You have a 100x100 square checkerboard and there can be at most one checker on any given square at any time. At each time step one or more checkers randomly appear on squares in the left-most column of the board. When a checker arrives on the left-most column it is randomly assigned to a destination square on the right-most column (anytime a checker arrives on the right-most column it is removed from the board). At each time step, a checker can either stay put or move to an adjacent square in any of the four cardinal directions as long as that adjacent square is open at the start of the time step (if more than one checker wants to move to the same square, one is randomly chosen to occupy the square and the others must stay put).
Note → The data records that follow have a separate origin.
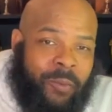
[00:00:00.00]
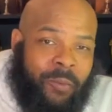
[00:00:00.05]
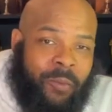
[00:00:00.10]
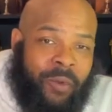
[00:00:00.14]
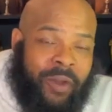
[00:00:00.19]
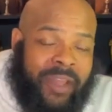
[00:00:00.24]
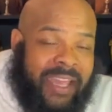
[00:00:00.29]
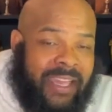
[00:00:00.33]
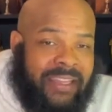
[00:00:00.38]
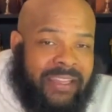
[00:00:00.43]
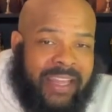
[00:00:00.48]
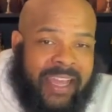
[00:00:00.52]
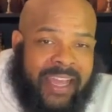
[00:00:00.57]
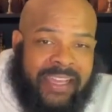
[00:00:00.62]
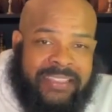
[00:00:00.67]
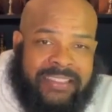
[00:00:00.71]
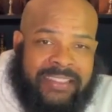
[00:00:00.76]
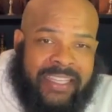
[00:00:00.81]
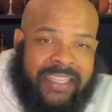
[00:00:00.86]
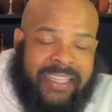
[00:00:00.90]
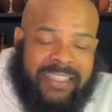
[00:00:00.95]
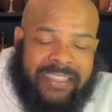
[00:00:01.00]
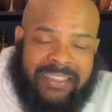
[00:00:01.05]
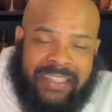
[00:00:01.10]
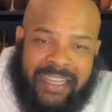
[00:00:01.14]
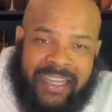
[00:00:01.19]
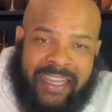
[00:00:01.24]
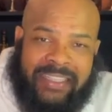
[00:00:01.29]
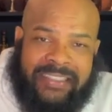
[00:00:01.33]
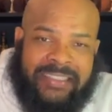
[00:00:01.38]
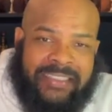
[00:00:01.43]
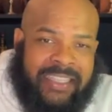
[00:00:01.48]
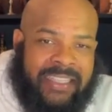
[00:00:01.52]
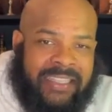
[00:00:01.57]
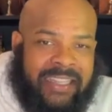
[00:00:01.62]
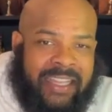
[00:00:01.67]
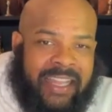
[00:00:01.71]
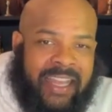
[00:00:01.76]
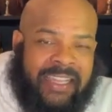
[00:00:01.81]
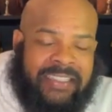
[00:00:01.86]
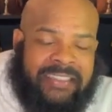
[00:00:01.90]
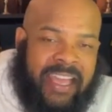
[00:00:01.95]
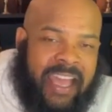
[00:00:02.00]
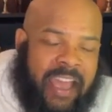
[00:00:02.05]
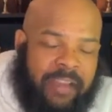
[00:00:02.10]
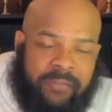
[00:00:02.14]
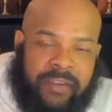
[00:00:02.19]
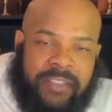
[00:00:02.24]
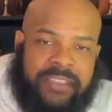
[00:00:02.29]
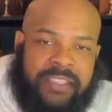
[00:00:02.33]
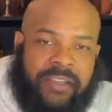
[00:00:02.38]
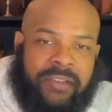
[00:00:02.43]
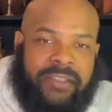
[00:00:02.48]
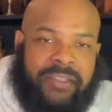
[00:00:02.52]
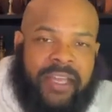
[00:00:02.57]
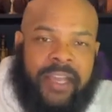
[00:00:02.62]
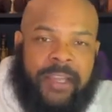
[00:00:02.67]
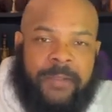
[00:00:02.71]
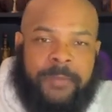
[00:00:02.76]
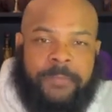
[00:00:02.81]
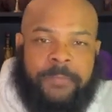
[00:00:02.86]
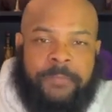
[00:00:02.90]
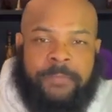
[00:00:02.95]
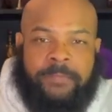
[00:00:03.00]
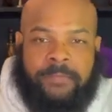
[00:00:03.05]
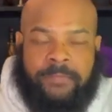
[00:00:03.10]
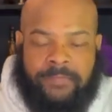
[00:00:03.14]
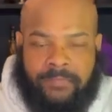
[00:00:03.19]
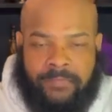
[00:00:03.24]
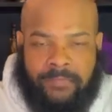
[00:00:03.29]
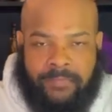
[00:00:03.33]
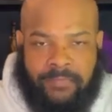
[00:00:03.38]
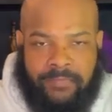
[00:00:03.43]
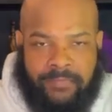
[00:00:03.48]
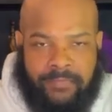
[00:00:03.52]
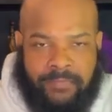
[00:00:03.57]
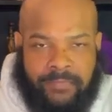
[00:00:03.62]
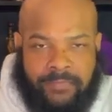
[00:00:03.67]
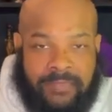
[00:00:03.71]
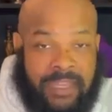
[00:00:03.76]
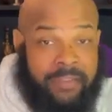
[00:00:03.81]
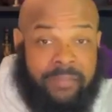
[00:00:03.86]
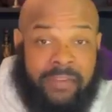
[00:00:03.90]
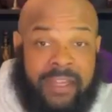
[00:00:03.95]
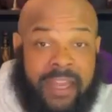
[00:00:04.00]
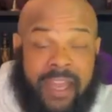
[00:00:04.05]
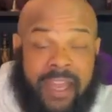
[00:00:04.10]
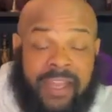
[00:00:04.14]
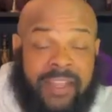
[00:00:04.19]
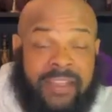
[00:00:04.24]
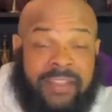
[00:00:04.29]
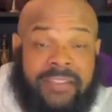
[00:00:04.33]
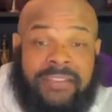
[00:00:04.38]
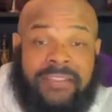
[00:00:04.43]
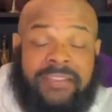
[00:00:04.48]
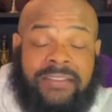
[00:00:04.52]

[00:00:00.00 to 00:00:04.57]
will get less and less and less every single day. Every day.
Checkers must make their movement decisions based on a set of local rules (potentially unique to each checker) that only use information about the checker’s current position on the board, its destination, and whether squares in a local neighborhood are occupied. The local neighborhood consists of all squares that could be reached in R steps in the cardinal directions across adjacent checkers.

The challenge is to explore the system above and determine a strategy for the checkers. The task was also to come up with a good measure of performance and explore the performance of your proposed strategy under various conditions.

Summary of approach

The problem posed to the individual checker is the following: “Given the current state $s$ (dependent on the local neighborhood information, current position, destination), what is the best choice of action $a$ (staying put or moving up, right, down or left)?” This decision can be viewed as trying to determine a policy $\pi (s,a)$ which is the probability of choosing action $a$ given state $s$. Furthermore, we would ideally like to find the optimal policy denoted $ \pi^{*}(s,a)$ or at least a suboptimal policy that is ‘close’. This search problem is the topic of the research area known as reinforcement learning (also known as approximate dynamic programming). This approach is used to find a policy during a learning or training phase. This found policy at the end of the training phase is then tested in a testing phase to evaluate its performance.